Across the river in Cambridge, Jose Mateo Ballet Theatre enjoyed a string of successes. In the spring, Mateo went out on a limb, premiering his first full-length repertory ballet, "Salome Dances for Peace," a sprawling three-act piece inspired by Terry Riley's charged minimalist score for strings. This winter, the group's "Nutcracker" ticket sales are up by 40 percent over last year. But the big news may be that the company received a $100,000 grant from the Paul and Phyllis Fireman Charitable Foundation to fund the capital expenses in the first phase of an ambitious new initiative: Mateo's Dance for World Community, a five-pronged extravaganza comprising a website, festival, conference, publication, and youth programs. The project aims to build collaborations between the dance community and groups working on campaigns involving the environment, health care, education, and human rights.

The Boston Dance Alliance, headed by Ruth Birnberg since 2005, was also thrilled to receive its first National Endowment for the Arts grant - $10,000 that kicks in next month - to advance audience development. Under Birnberg's leadership, the organization has quadrupled its budget, to $250,000, and increased its membership by 50 percent.
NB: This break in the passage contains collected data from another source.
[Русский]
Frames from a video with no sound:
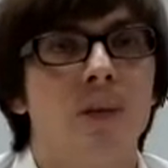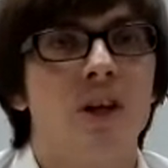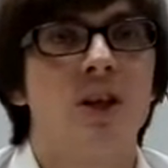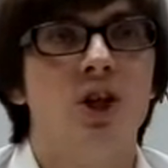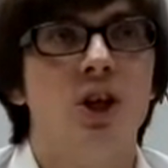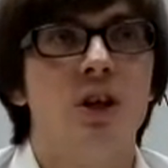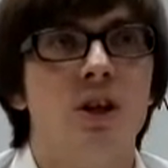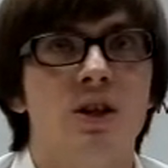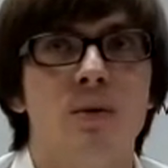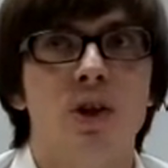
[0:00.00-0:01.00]

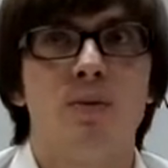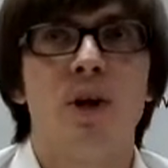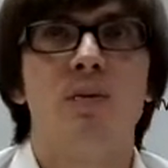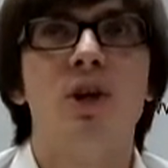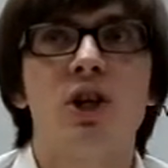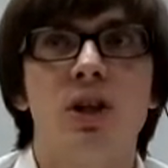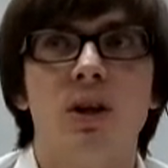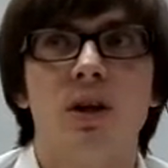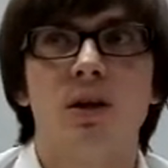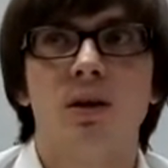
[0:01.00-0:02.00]
назначения земли с
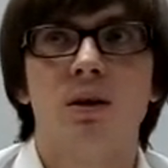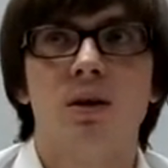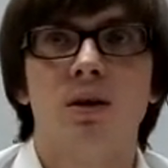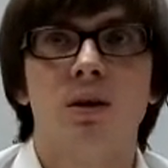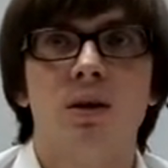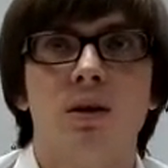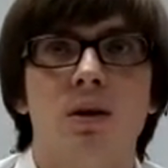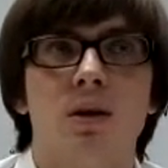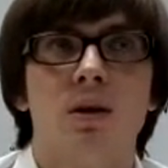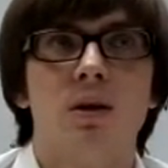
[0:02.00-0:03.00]
промышленной
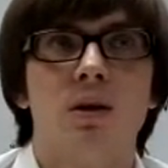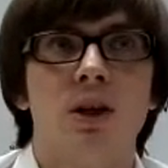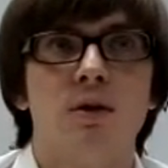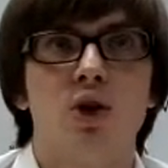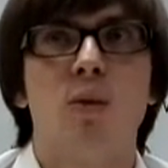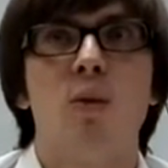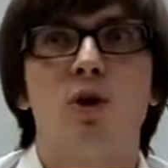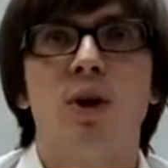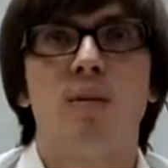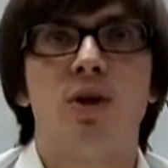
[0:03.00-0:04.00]
для того, чтобы
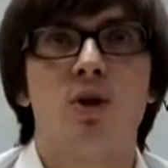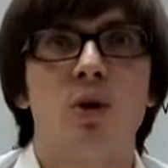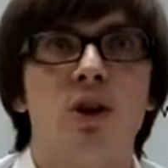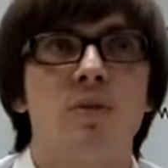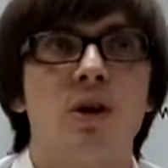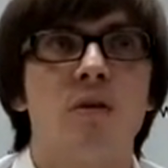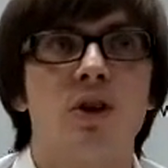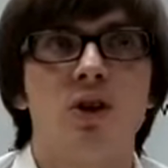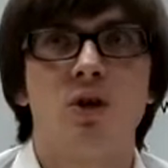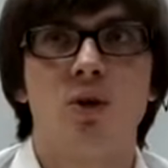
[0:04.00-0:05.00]
можно было построить там
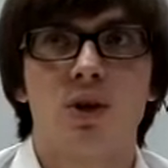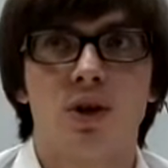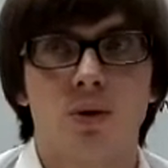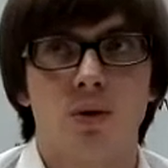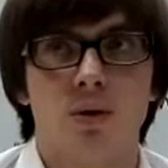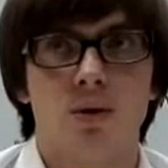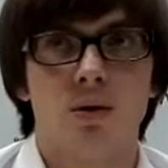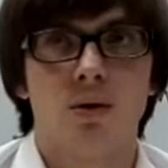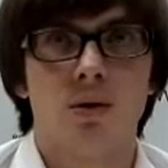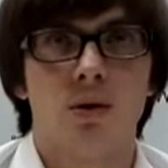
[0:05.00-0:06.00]
многоквартирную застройку.
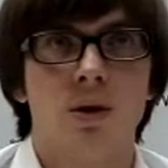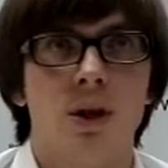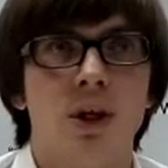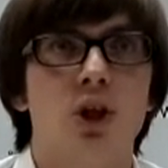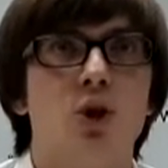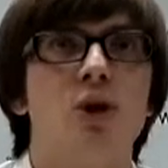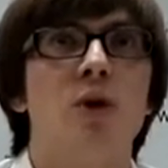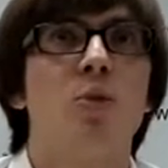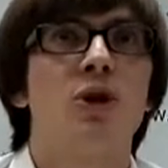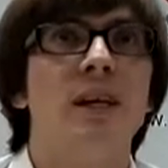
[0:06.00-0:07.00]
И
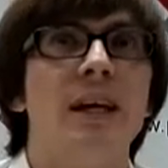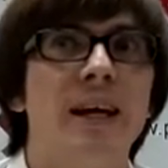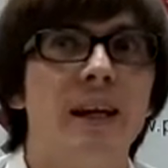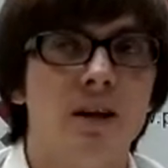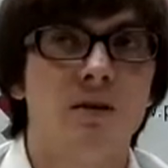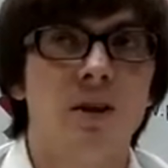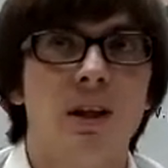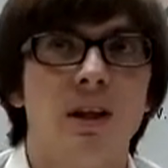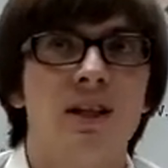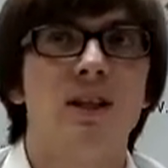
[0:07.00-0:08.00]
только после этого
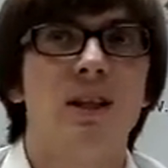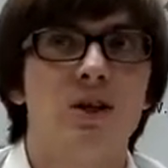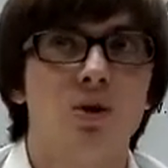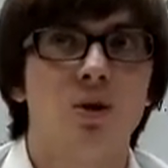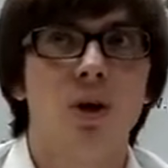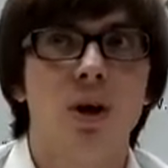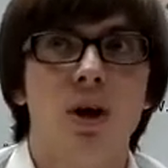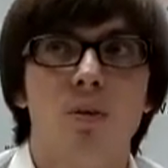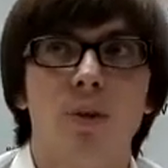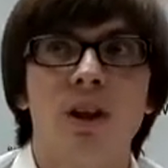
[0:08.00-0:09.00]
на сессию
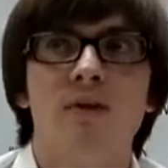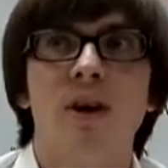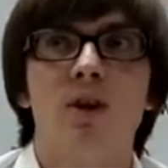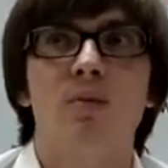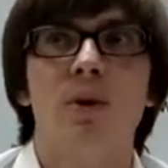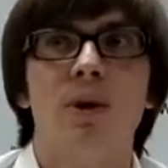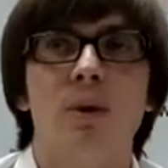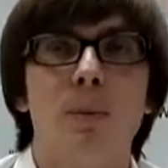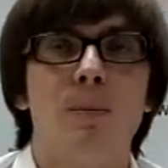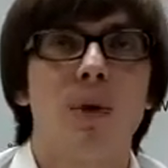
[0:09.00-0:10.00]
подавалось бы
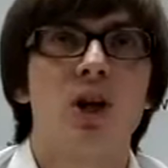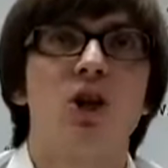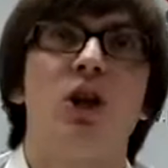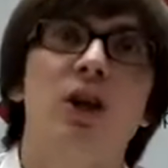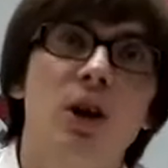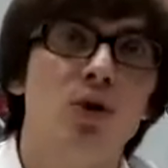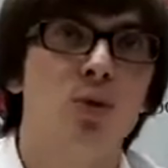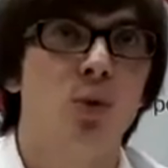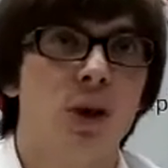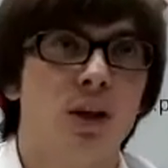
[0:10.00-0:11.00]
прошение у
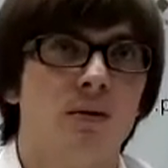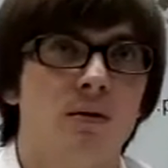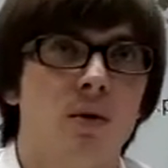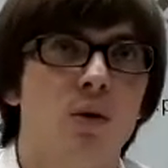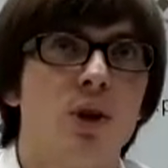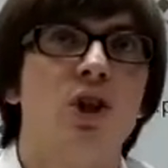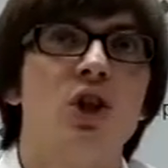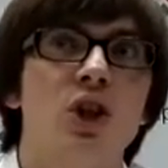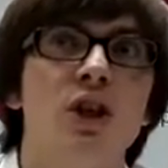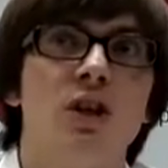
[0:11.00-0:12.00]
депутатов о
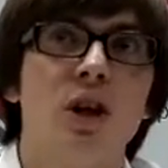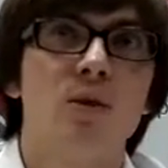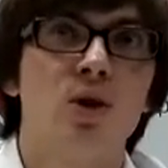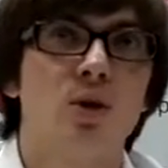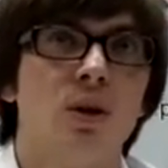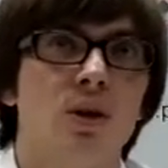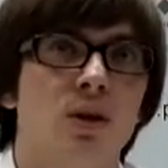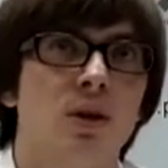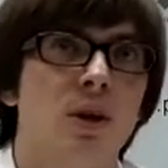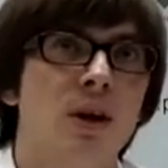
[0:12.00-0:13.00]
разрешении там строить.
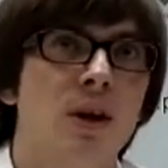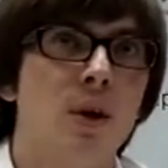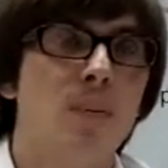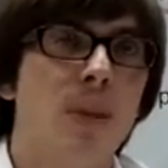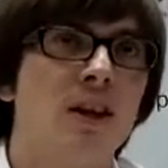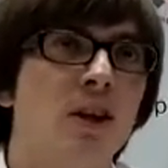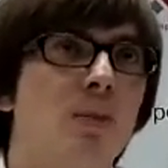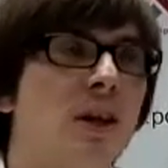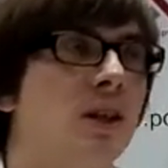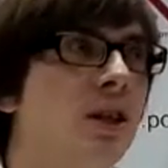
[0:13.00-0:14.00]
Этот
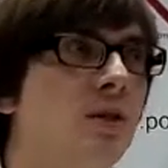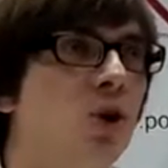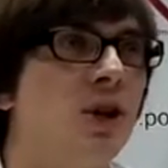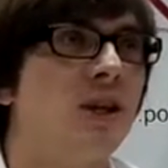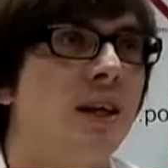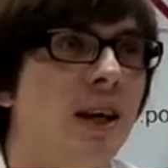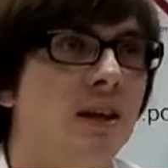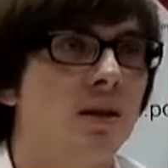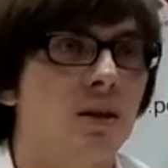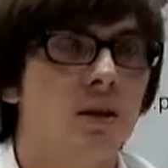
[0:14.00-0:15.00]
процесс может
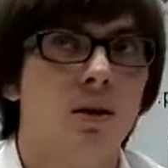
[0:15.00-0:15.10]
занять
Yet the changing status of two major home-grown contemporary-dance troupes, Snappy Dance and the Bennett Dance Company, cast a long, Odile-like shadow on the city's dance scene. In late spring, for its 10th anniversary celebration, Snappy Dance combined its edgy acrobatic vocabulary with computer-generated animations to present "String Beings" for 13 nights at the Boston Center for the Arts' Virginia Wimberley Theatre - an unheard-of run for such a company in this town. Copresented by CRASHArts, the show drew an audience of 3,500, says Snappy executive director Jurgen Weiss. Yet with all but one of its 30-plus grant applications turned down, artistic director Mason must shift to a lower gear: transitioning Snappy from a full-time company to one that works on a project-by-project basis.
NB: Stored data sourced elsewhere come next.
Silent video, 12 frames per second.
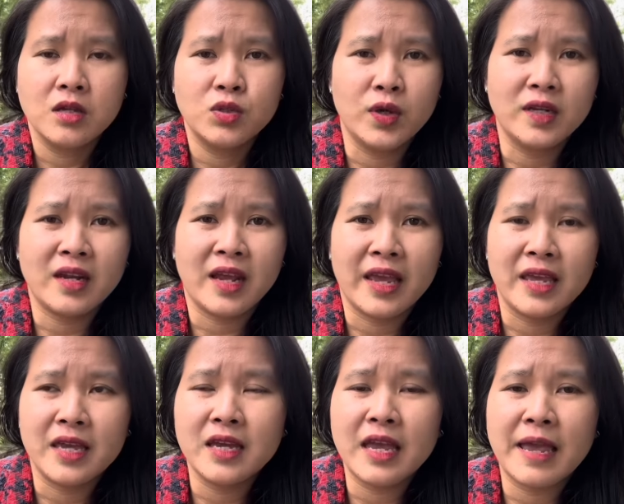Chuyện
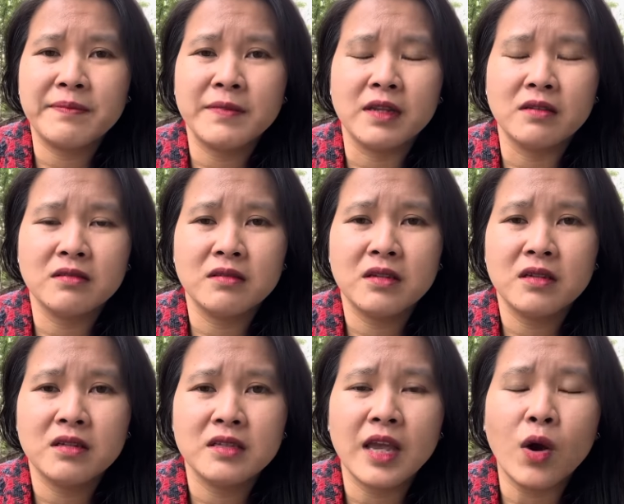này em định
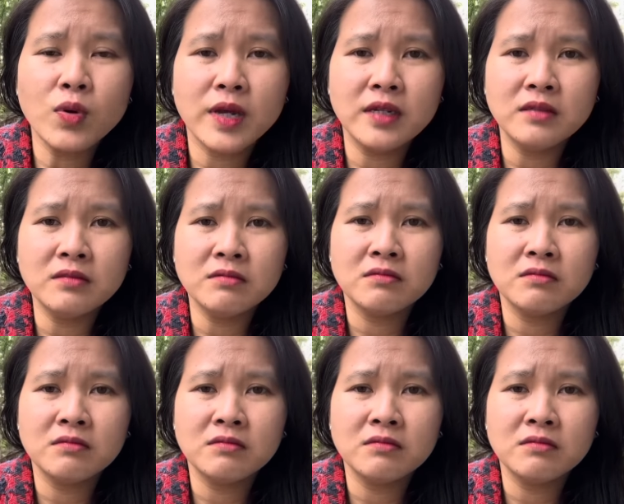giấu kín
Christine Bennett, also choreographing in Boston for 10 years, rang a similar knell for her troupe. In October, she announced her resignation as artistic director of her company, whose future remains uncertain. "In the past six years, my shift toward administrative and management tasks has hindered my ability to create new dances," she wrote to the dance community in October.

To me, she was more blunt: "I was tired of wearing all these hats," she said. "Had I been able to see the light at the end of the tunnel - the ability to hire a managing director - I might have kept going. But the funding is just not there for a managing director for companies with budgets of under $250,000 a year."